Will you transcribe all the entries word for word, skipping the pictures they hold?

◇ ◇ ◇

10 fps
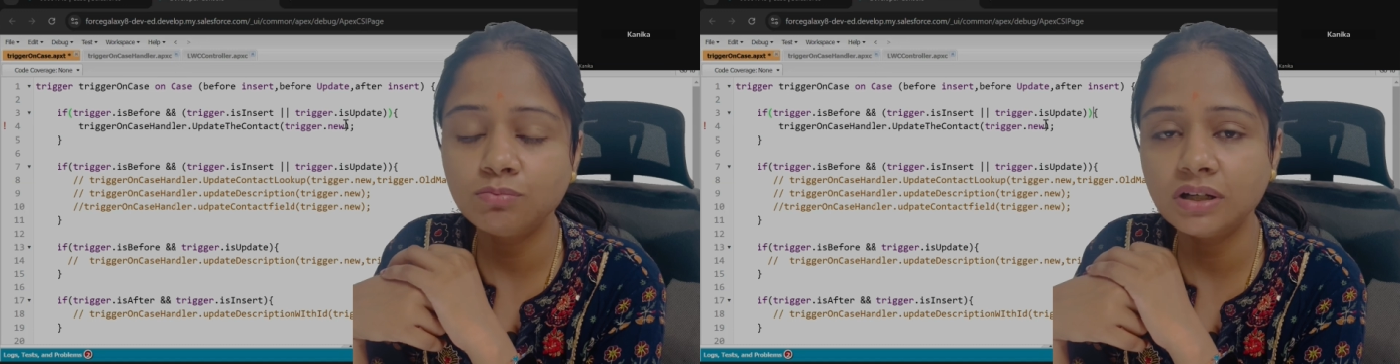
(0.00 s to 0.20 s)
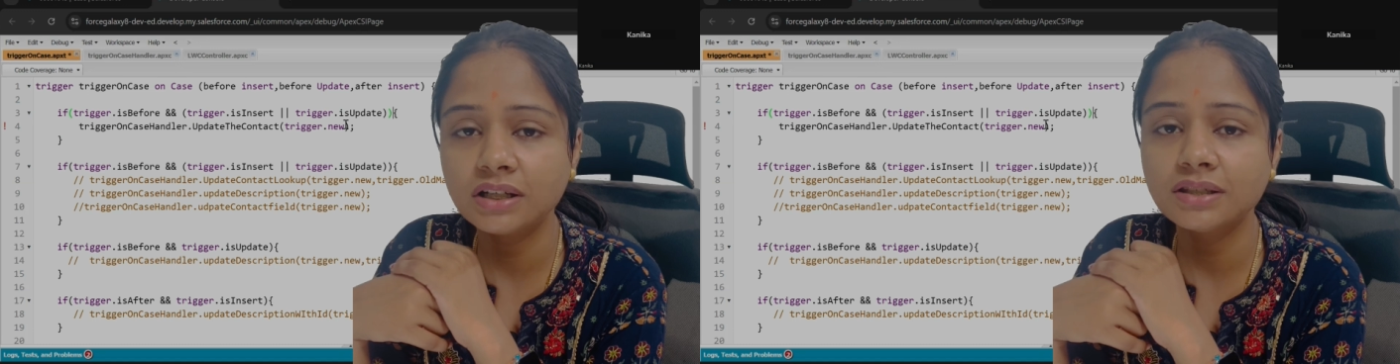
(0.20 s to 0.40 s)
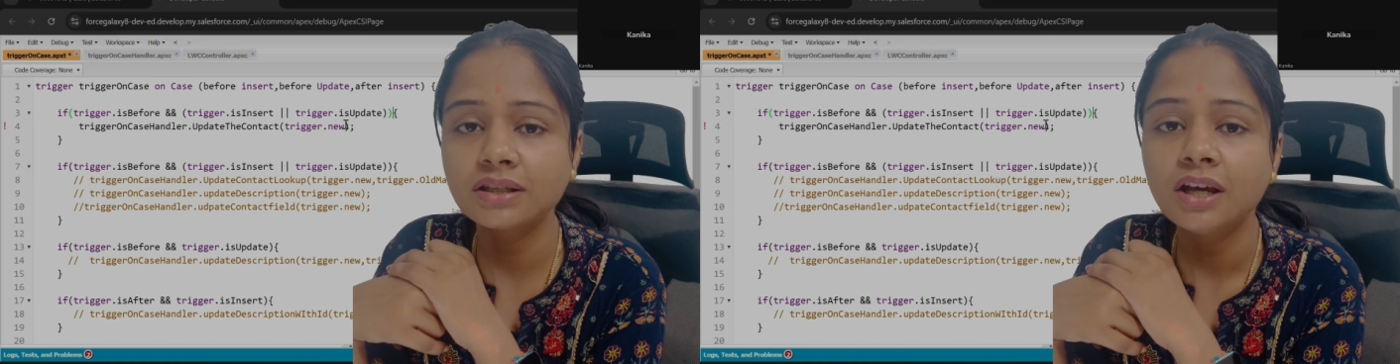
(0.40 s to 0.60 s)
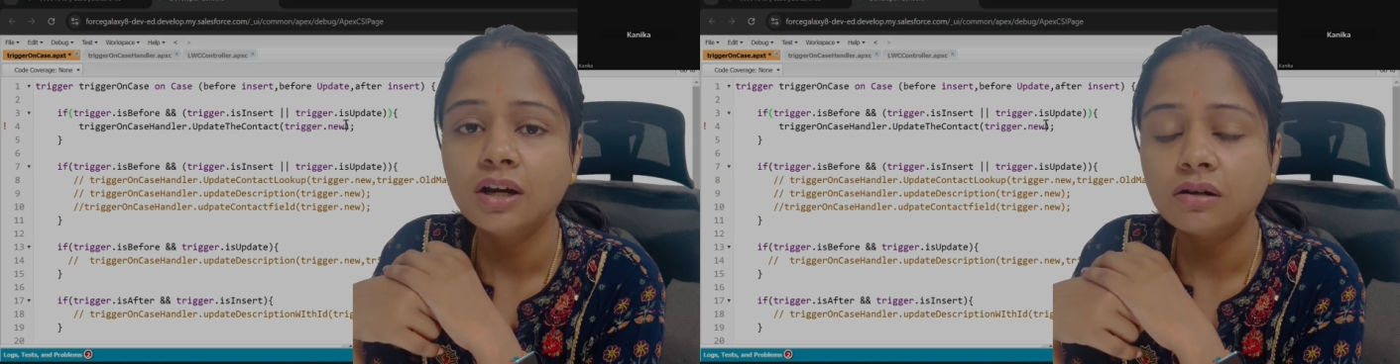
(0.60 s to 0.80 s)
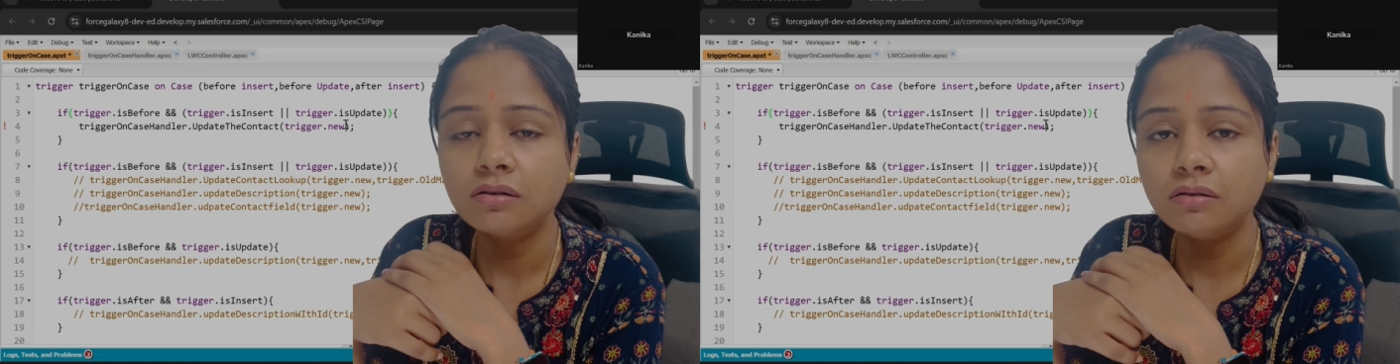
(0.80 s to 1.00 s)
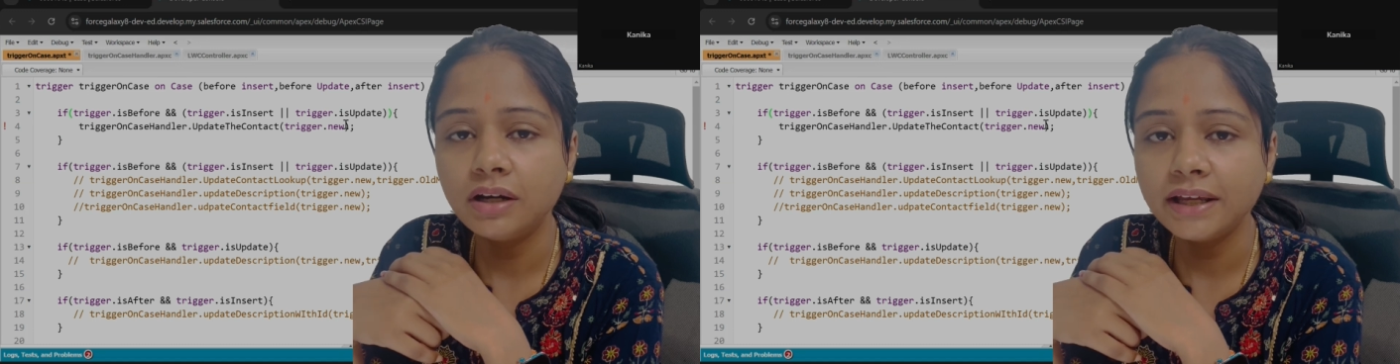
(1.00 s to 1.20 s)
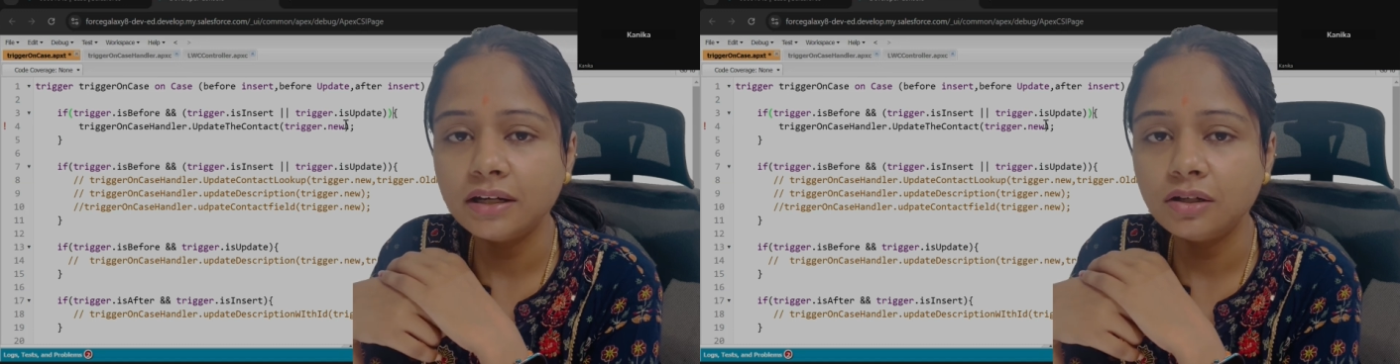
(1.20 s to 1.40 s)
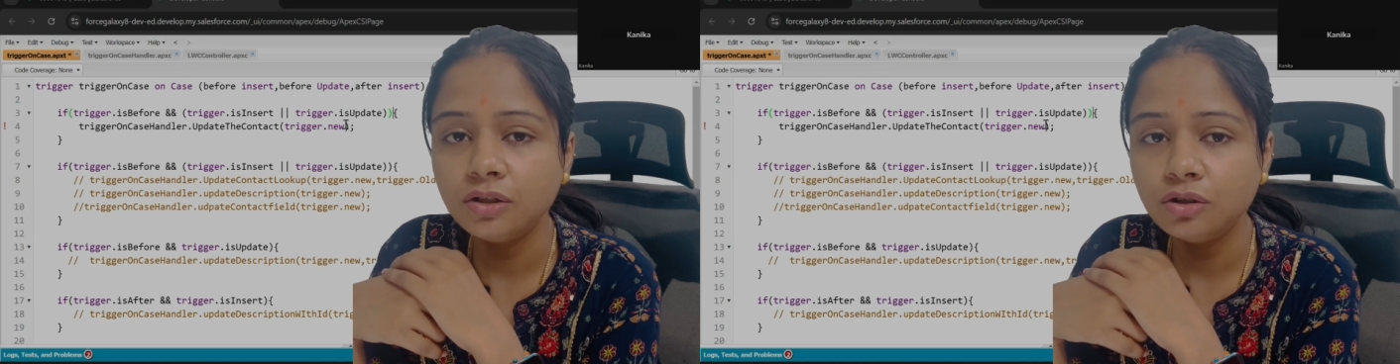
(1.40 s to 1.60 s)
plus old
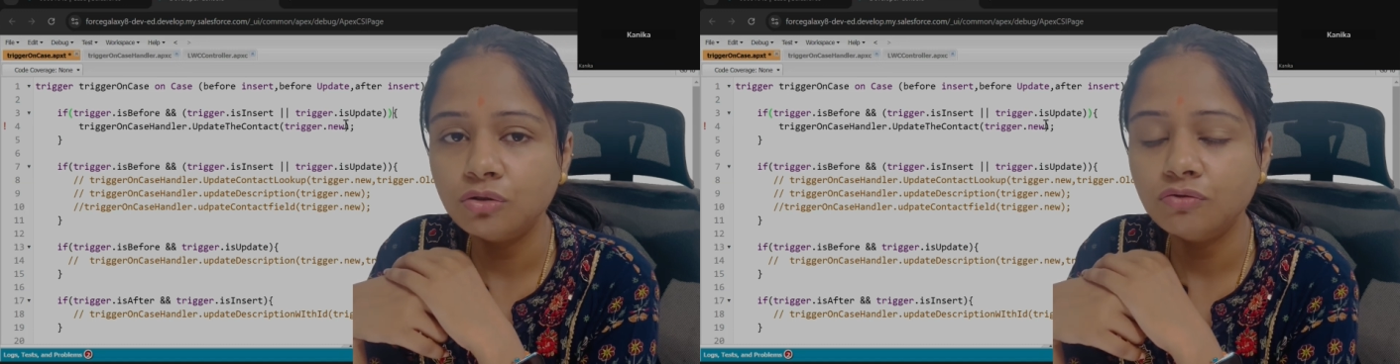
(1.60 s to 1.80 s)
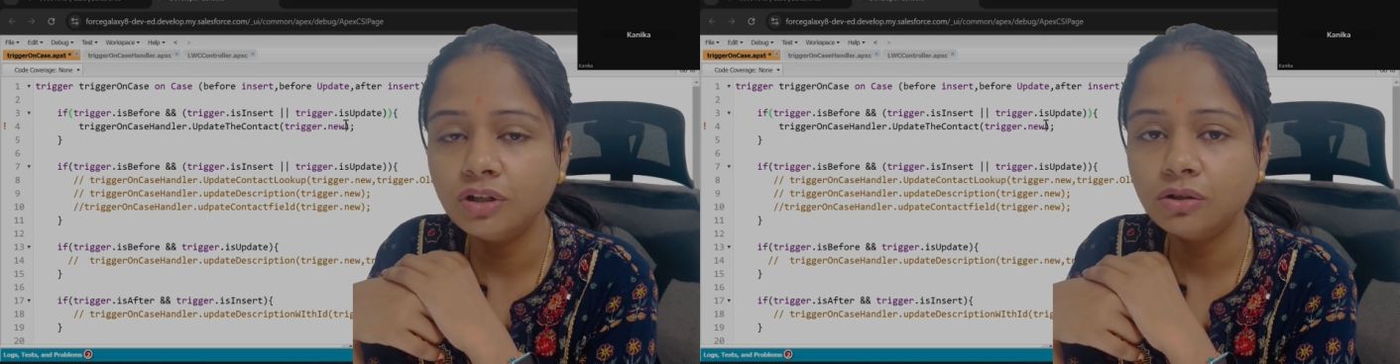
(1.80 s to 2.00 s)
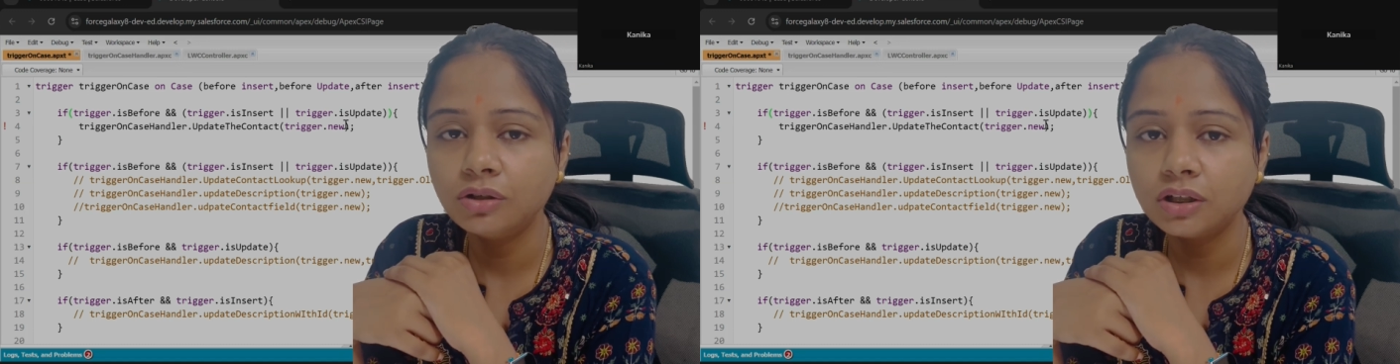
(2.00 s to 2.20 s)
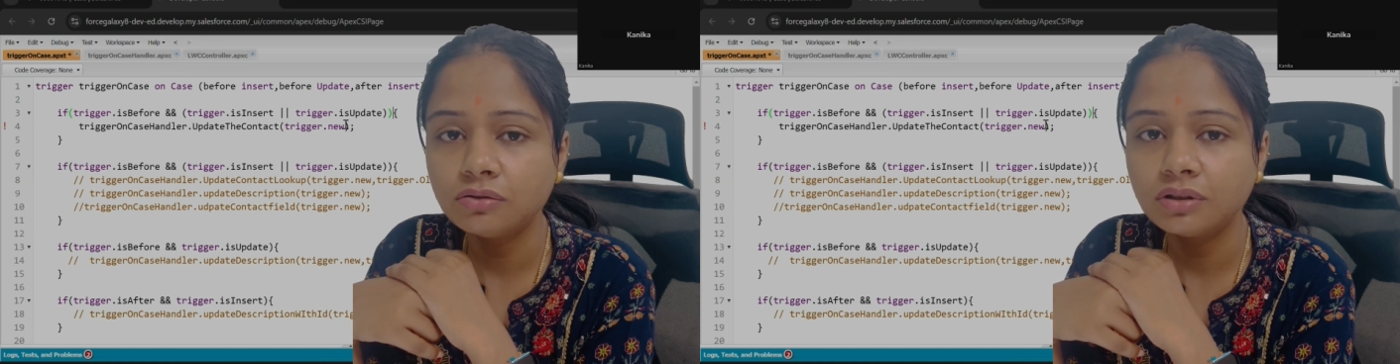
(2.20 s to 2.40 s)
and new will going to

◇ ◇ ◇

• **Expected output**
10 fps
(0.00 s to 0.20 s)
(0.20 s to 0.40 s)
(0.40 s to 0.60 s)
(0.60 s to 0.80 s)
(0.80 s to 1.00 s)
(1.00 s to 1.20 s)
(1.20 s to 1.40 s)
(1.40 s to 1.60 s)
plus old
(1.60 s to 1.80 s)
(1.80 s to 2.00 s)
(2.00 s to 2.20 s)
(2.20 s to 2.40 s)
and new will going to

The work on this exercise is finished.